Anyway, by the time I would give it back to him, I found myself waiting for this window man who was comin to see me. It didnt help that he had a box of my favoirite choclates in his hand - FOR ME ? FOR ME !!!! Ok, maybe I loved the choclate more that time, than I think... lol.

But when he gave it to me, I think God did the 2nd part of my 3rd plea. I think magically he was able to wipe out the love for this now walking and talking live msn window in front of me. This was morning of my 1st day in the world with my new LIFE. DAY 1 passed without the slightest mention of him in my head or me feeling guilty having listened to Rihanna.

Towards the end of the night, when someone asked me, why do you have a box of choclates in your car, half open, and half finished, I realised I hadnt thought about the winbdow man. GOD was GREAT ! I logged into MSN, hoping to see him there. And he was there - I said to him, this was the first time any guy has given me choclates... and Pat came the reply, Oh ! how boring a boy friends you would have had.

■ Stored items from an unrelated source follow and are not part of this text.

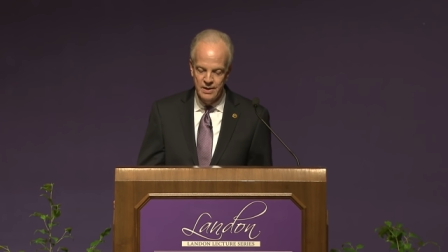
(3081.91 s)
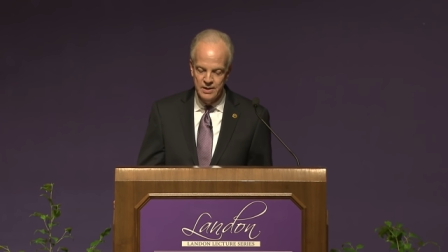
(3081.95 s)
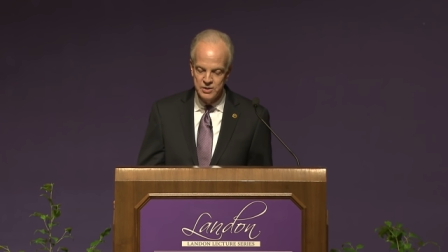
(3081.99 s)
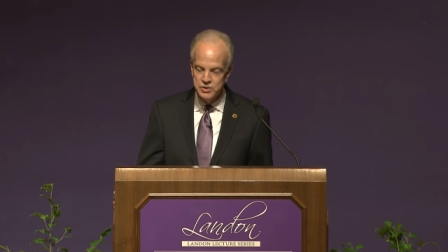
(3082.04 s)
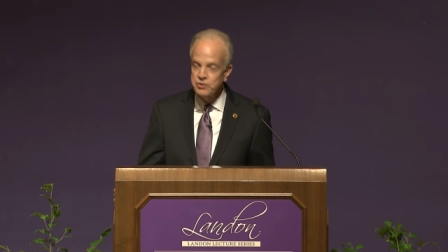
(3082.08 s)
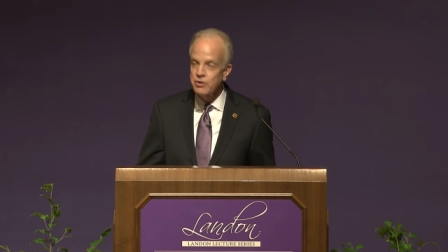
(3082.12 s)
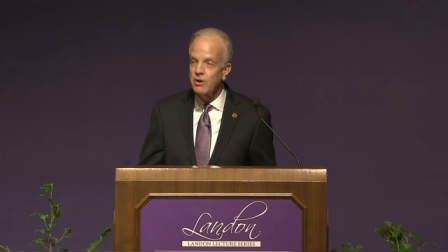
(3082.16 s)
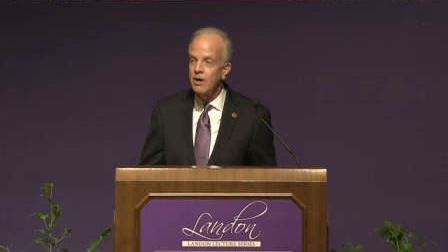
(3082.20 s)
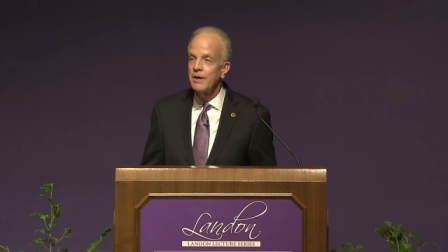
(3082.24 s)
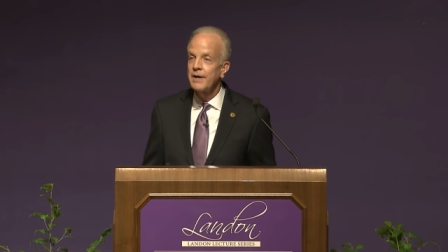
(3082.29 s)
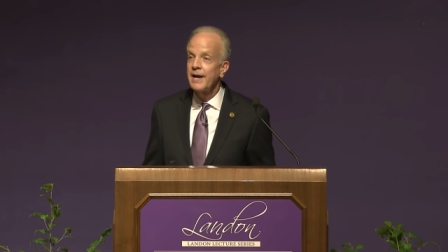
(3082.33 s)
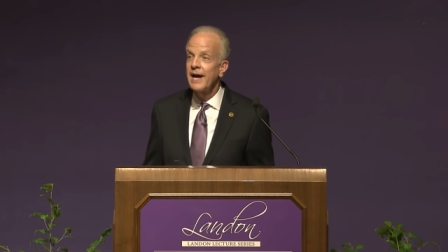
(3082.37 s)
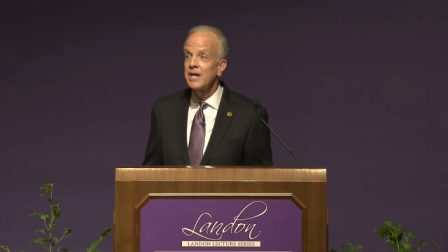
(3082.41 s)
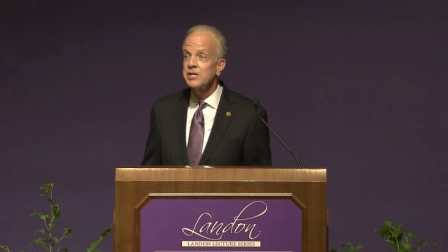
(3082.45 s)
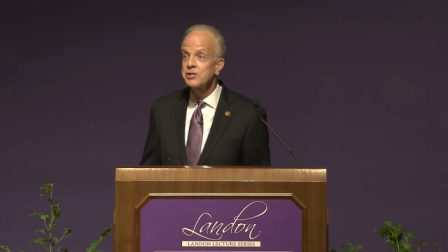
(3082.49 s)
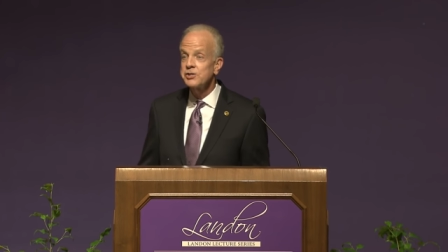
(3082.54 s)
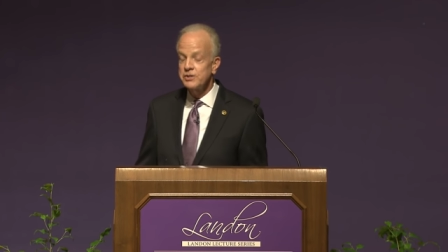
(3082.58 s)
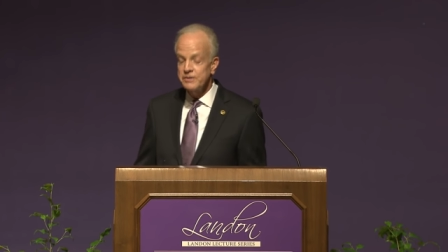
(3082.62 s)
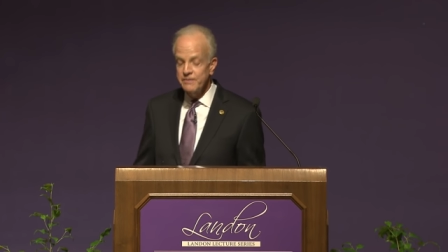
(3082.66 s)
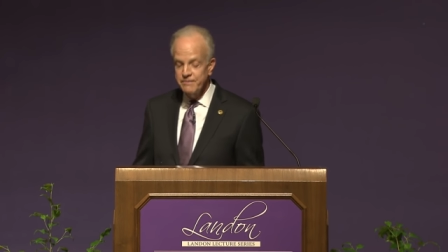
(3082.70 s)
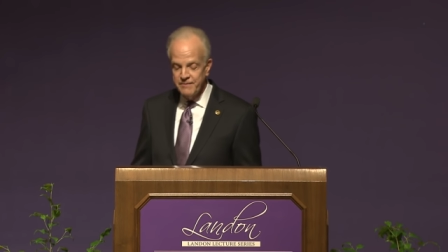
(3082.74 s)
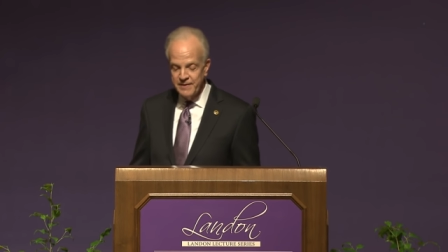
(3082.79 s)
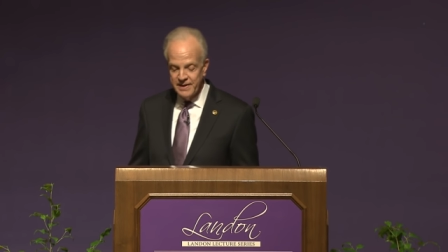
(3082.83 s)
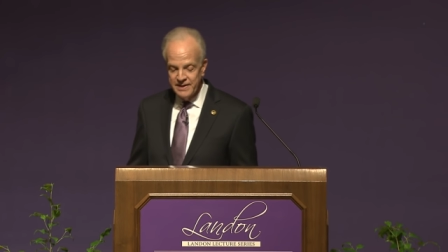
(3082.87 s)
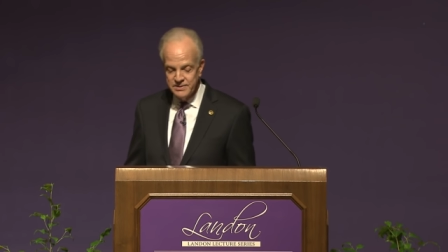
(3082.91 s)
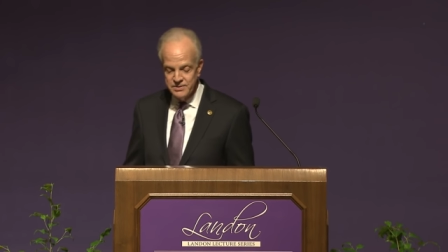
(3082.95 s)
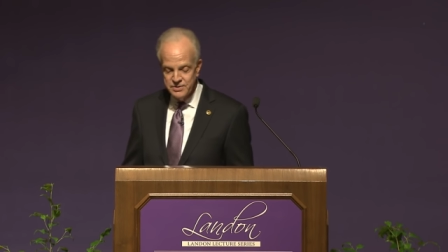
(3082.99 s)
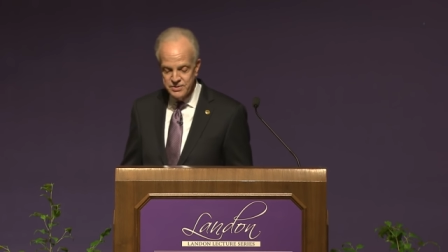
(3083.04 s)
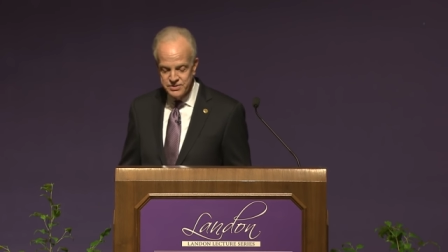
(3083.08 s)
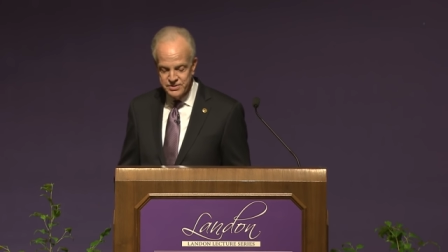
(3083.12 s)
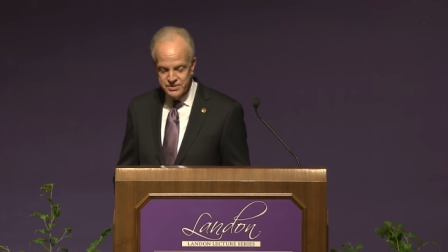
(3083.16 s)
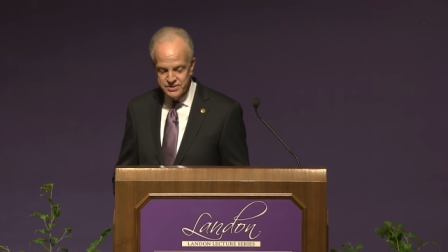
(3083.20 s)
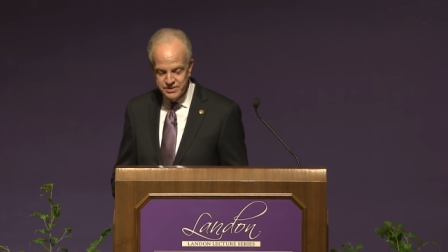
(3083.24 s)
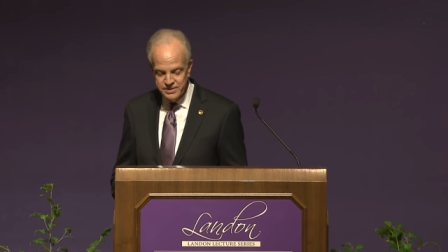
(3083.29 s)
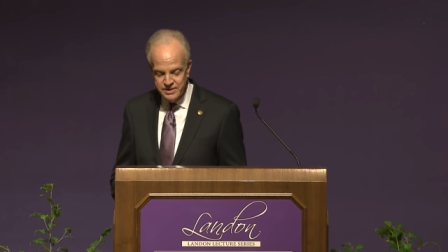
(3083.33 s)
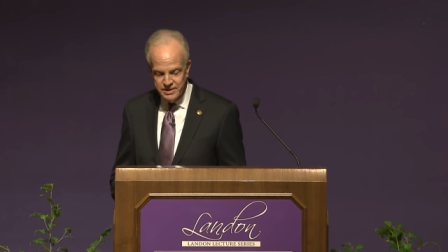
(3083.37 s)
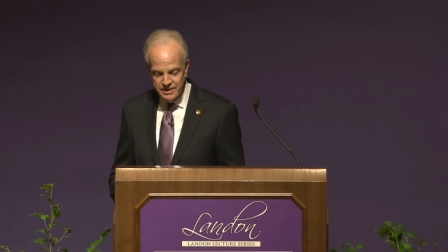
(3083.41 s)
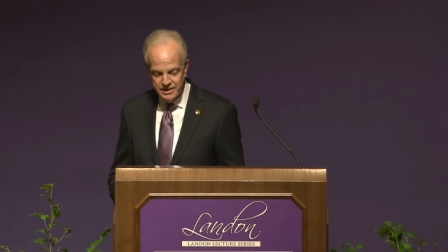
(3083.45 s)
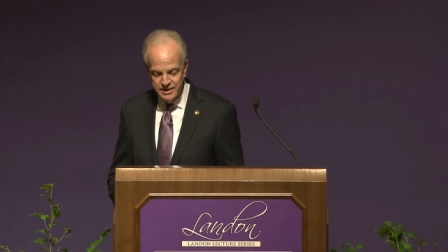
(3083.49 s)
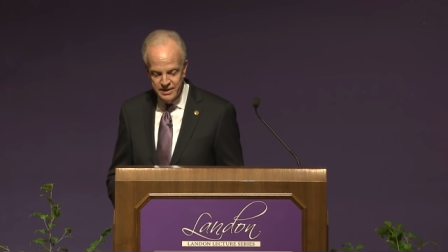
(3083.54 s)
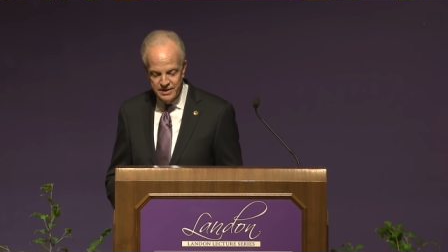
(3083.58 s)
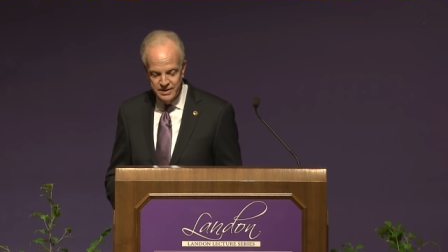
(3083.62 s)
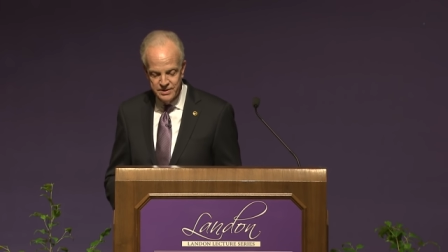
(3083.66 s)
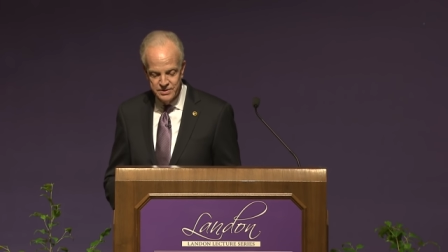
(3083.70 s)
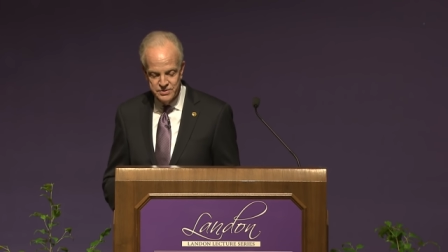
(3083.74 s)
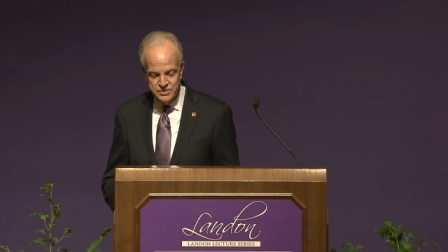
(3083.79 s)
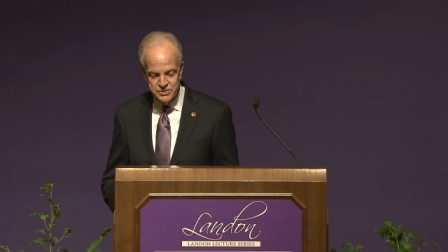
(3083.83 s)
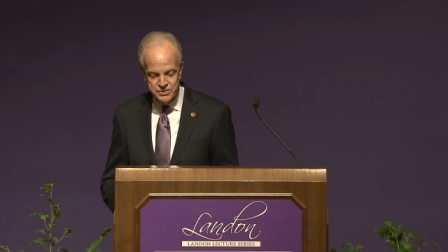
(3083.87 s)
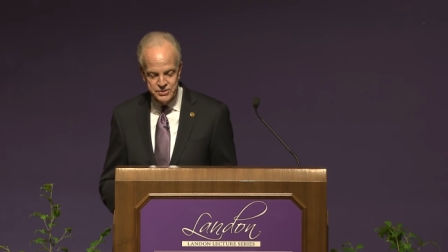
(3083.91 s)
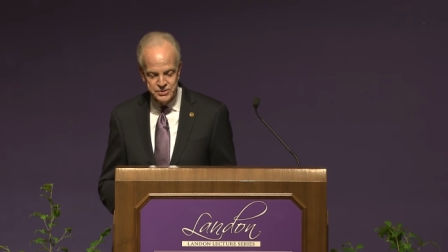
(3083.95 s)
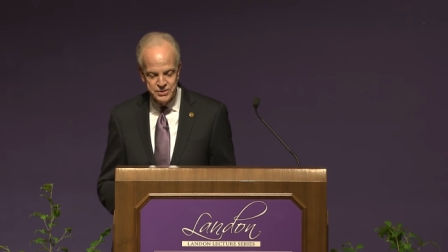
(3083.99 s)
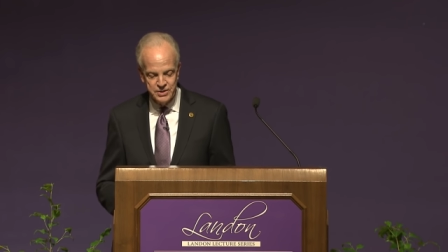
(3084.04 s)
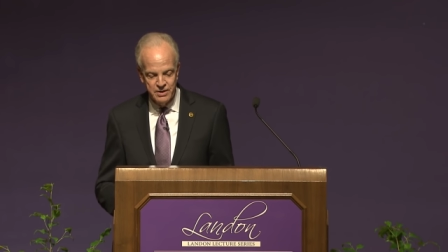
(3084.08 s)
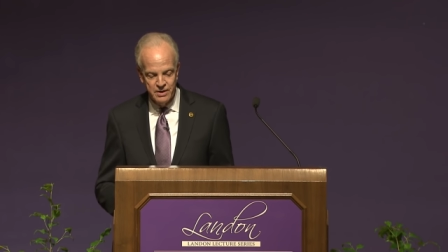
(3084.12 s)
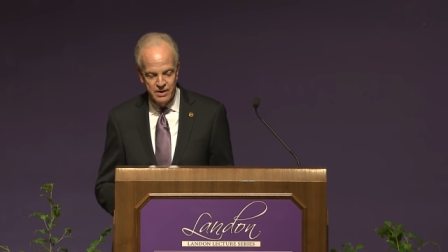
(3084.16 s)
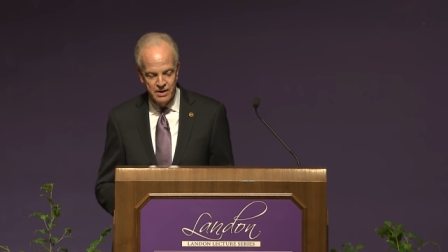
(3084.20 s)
A strong national defense is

This got me thinking. Maybe I was never worthy enough for gifts ? But oh no ! I did get a few gifts. But it was always about what they liked gifting. No one had put that thought into what I like being gifted. Not that the msn window thought either - it was just that morning we had spoken about chocolates and I happened to have mentioned my favorite ones !! I am not trying to disregard any gift or his gift ... all gifts made me so happy - for the joy of the gifting is in the surpirse and the thrill that comes with it. As I said, I had consumed half the big box of choclates against all will and conscience to keep away from fatty stuff (",)

But what I was thinking was will I never be worthy of someone's love? Cause I hope GOD has erased the gland that releases hormones that make u feel that you are in love, for good. Atleast right now I feel less vulnerable. Will never someone come and say I DO LOVE U D, ever? Time will tell... but yeh kambakht time hi nahi fast jata !!!